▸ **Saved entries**
•••••
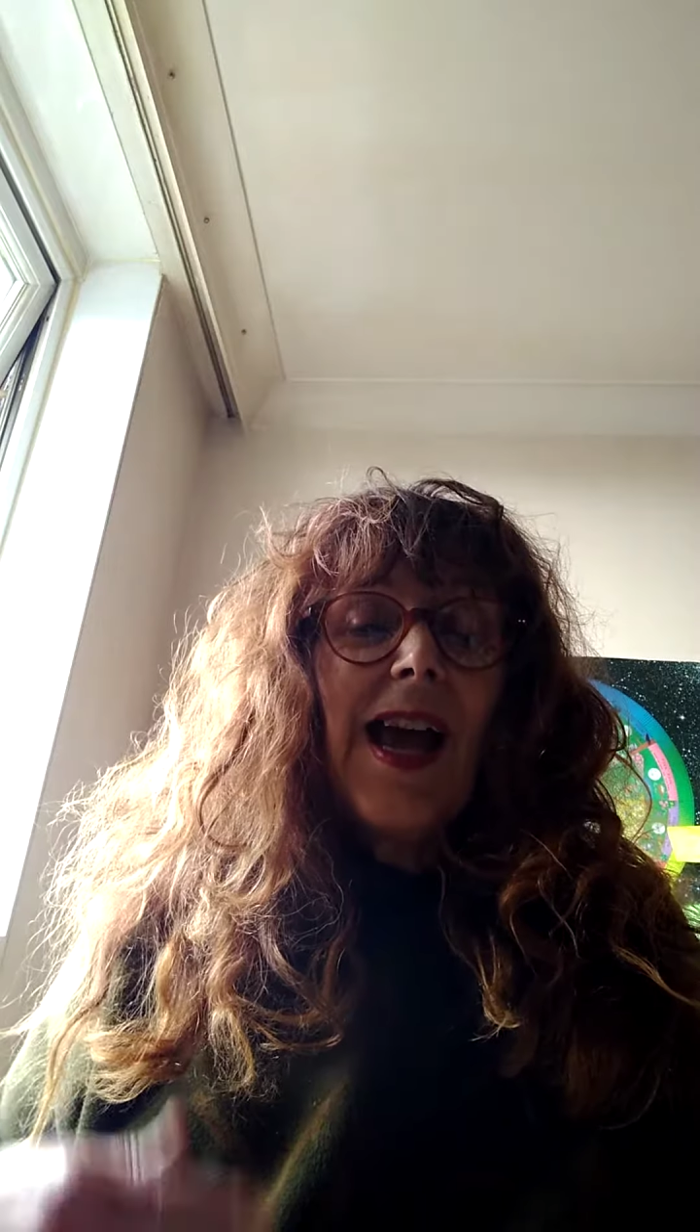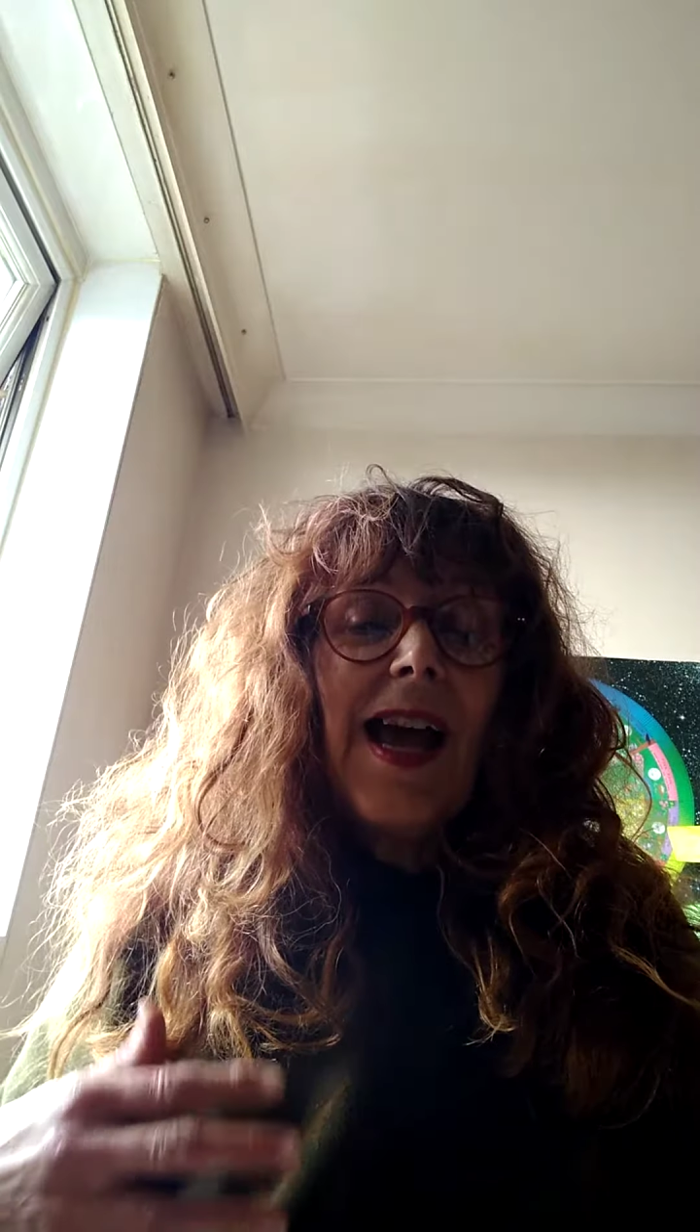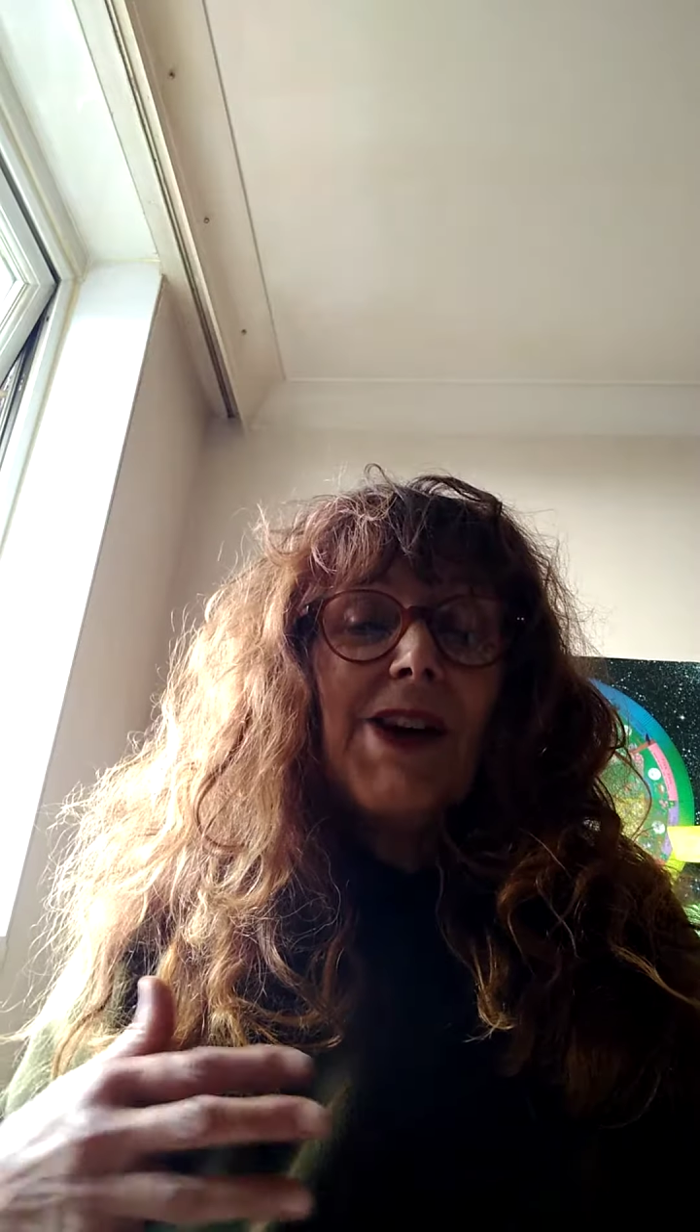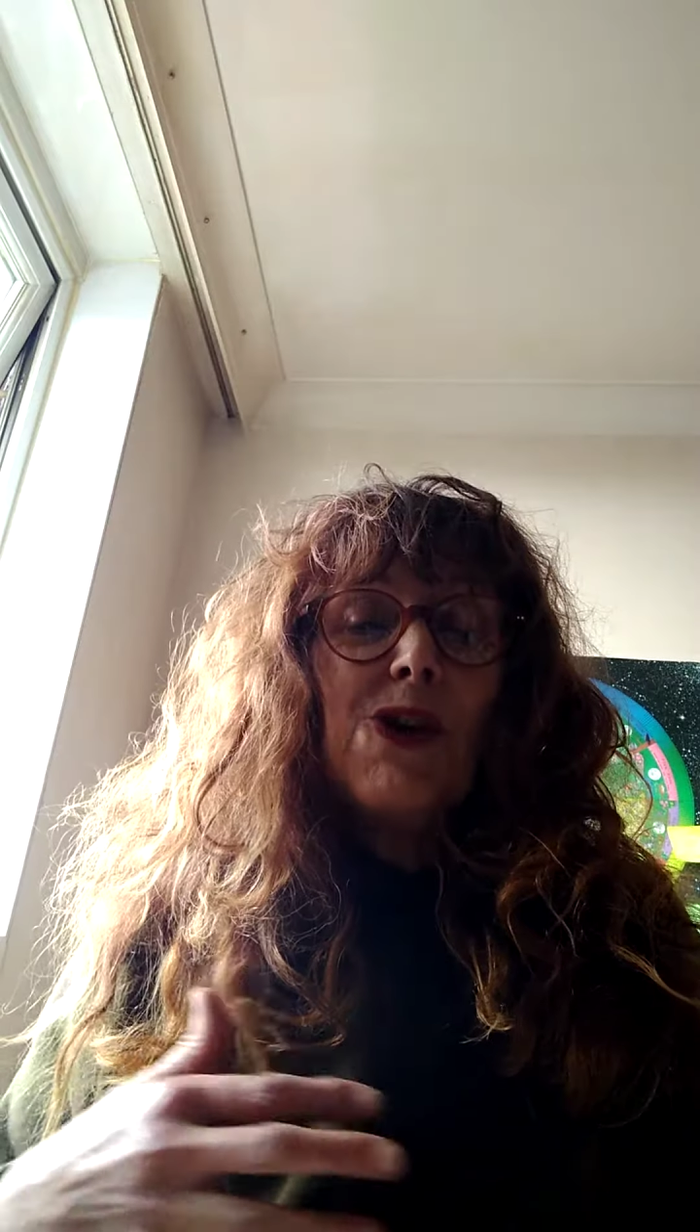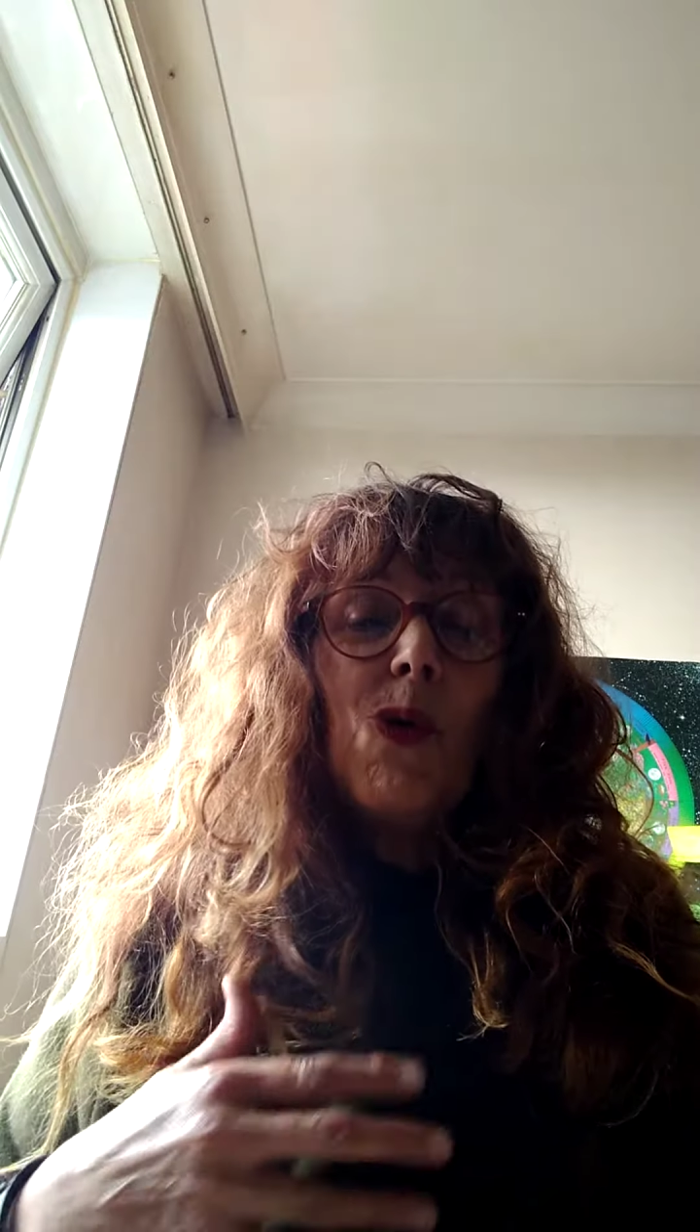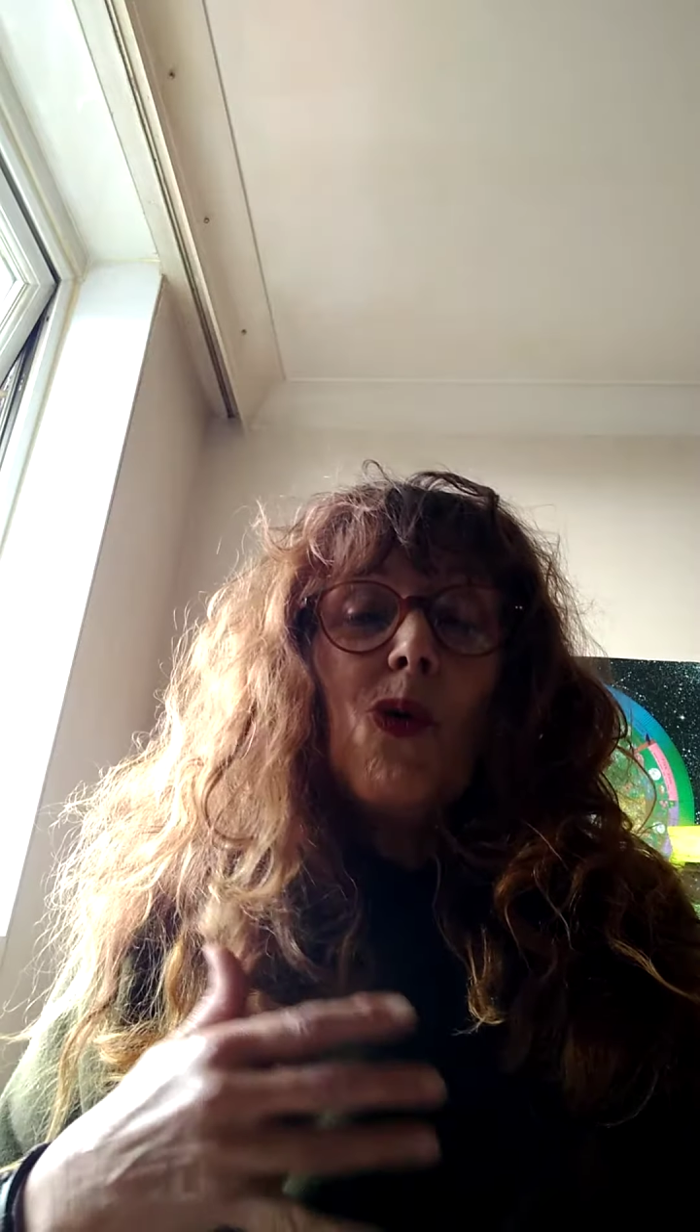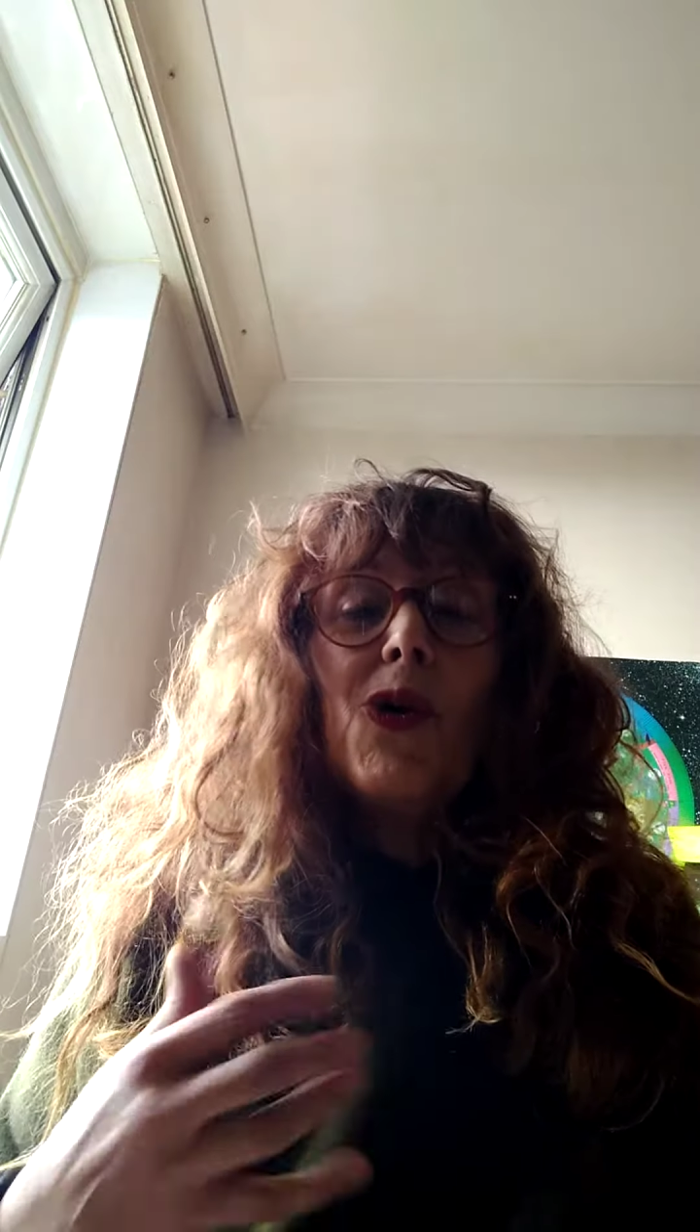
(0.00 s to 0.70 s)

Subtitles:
And you all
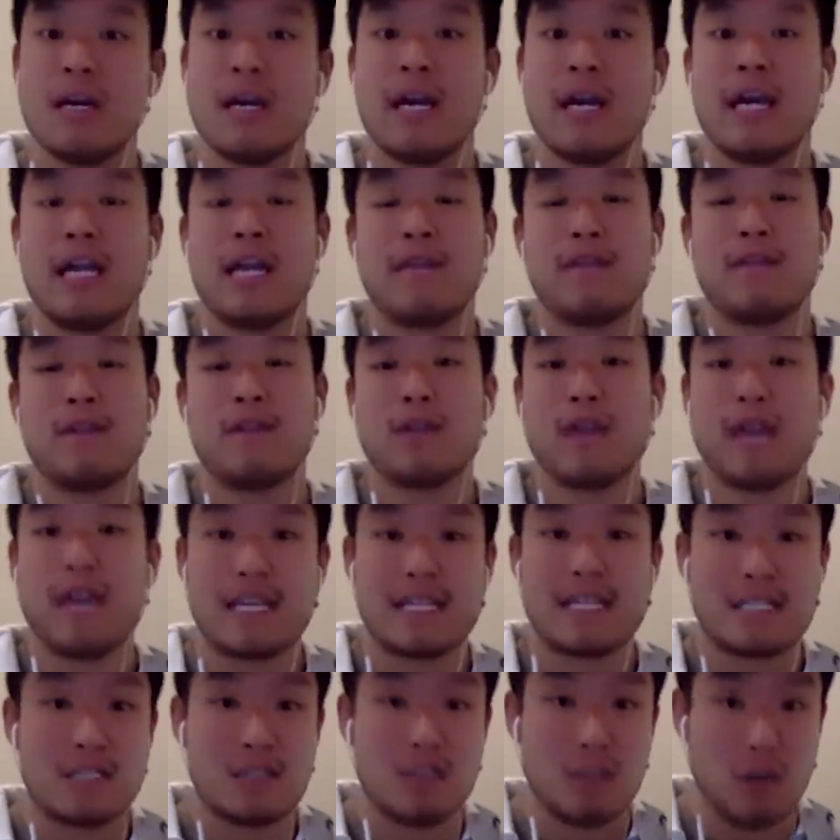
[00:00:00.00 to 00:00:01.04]
And if you don't
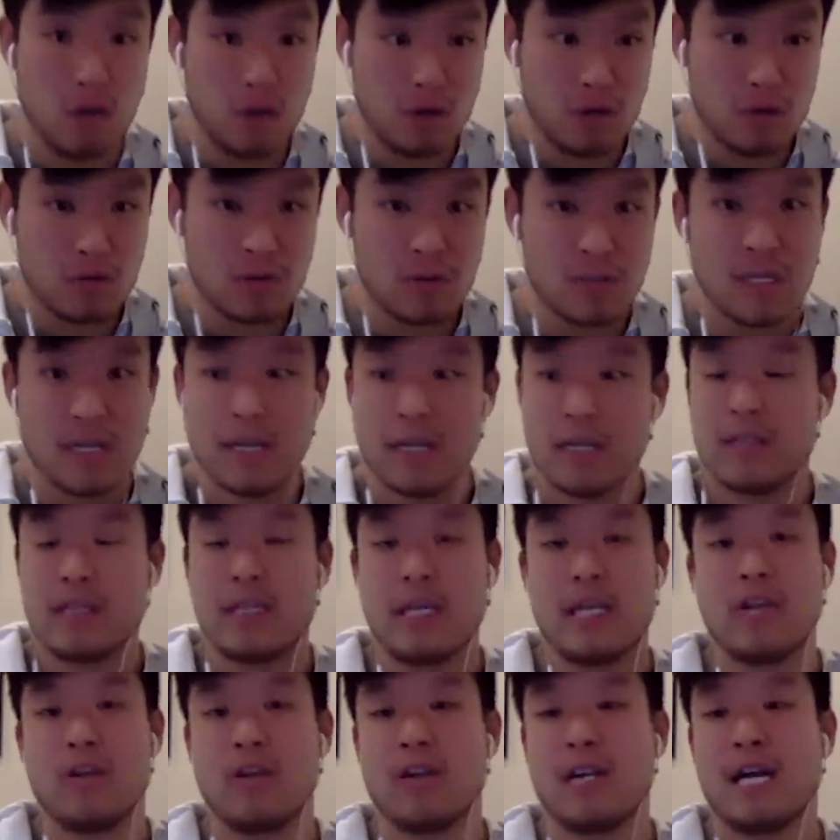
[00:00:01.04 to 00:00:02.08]
ace those,
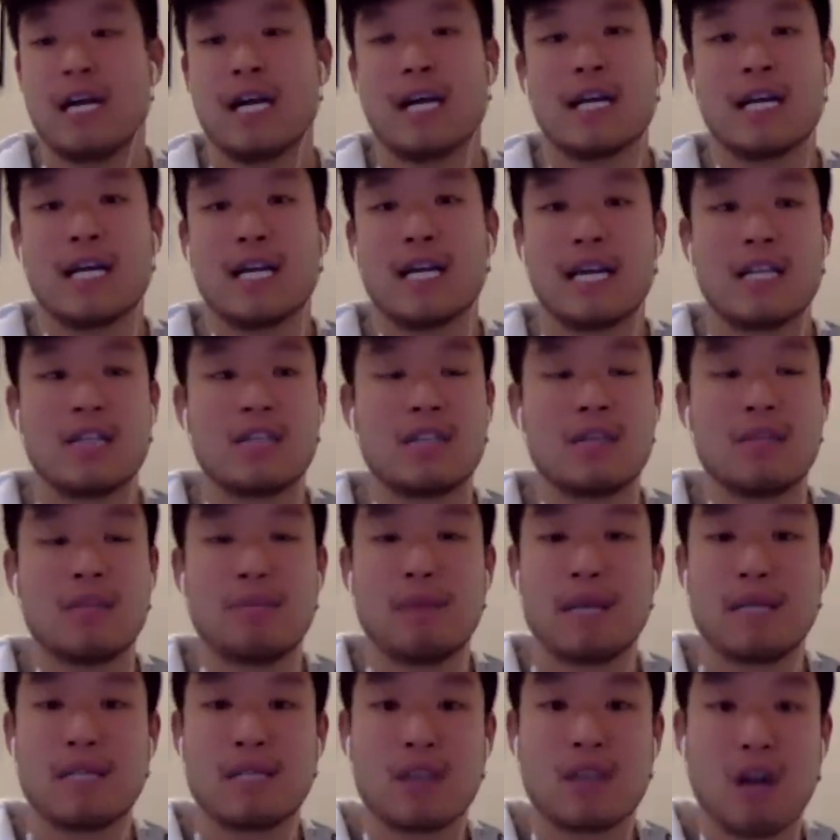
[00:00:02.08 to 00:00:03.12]
then you're not going to get into the
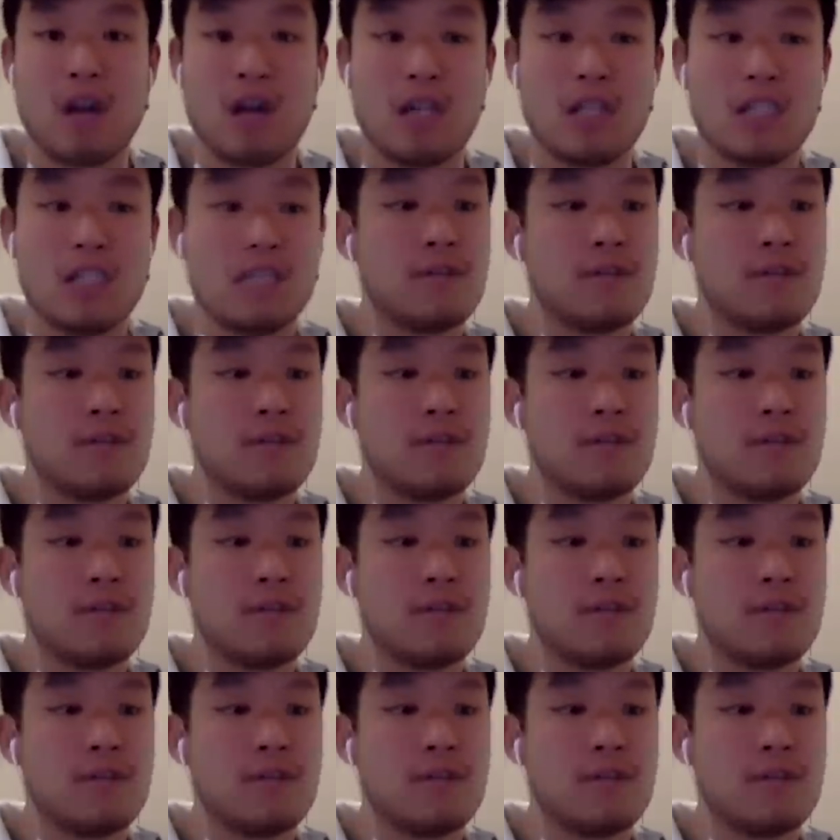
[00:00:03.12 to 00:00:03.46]
best college.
•••••
▸ **DIRECTIONS FOR THIS TASK**
Your task is to give again, unchanged, the lines from the line that contains "[00:00:00.00 to 00:00:01.04]" to the end of the records. Include both end lines but no pictures.

▸ **RESULT**
[00:00:00.00 to 00:00:01.04]
And if you don't
[00:00:01.04 to 00:00:02.08]
ace those,
[00:00:02.08 to 00:00:03.12]
then you're not going to get into the
[00:00:03.12 to 00:00:03.46]
best college.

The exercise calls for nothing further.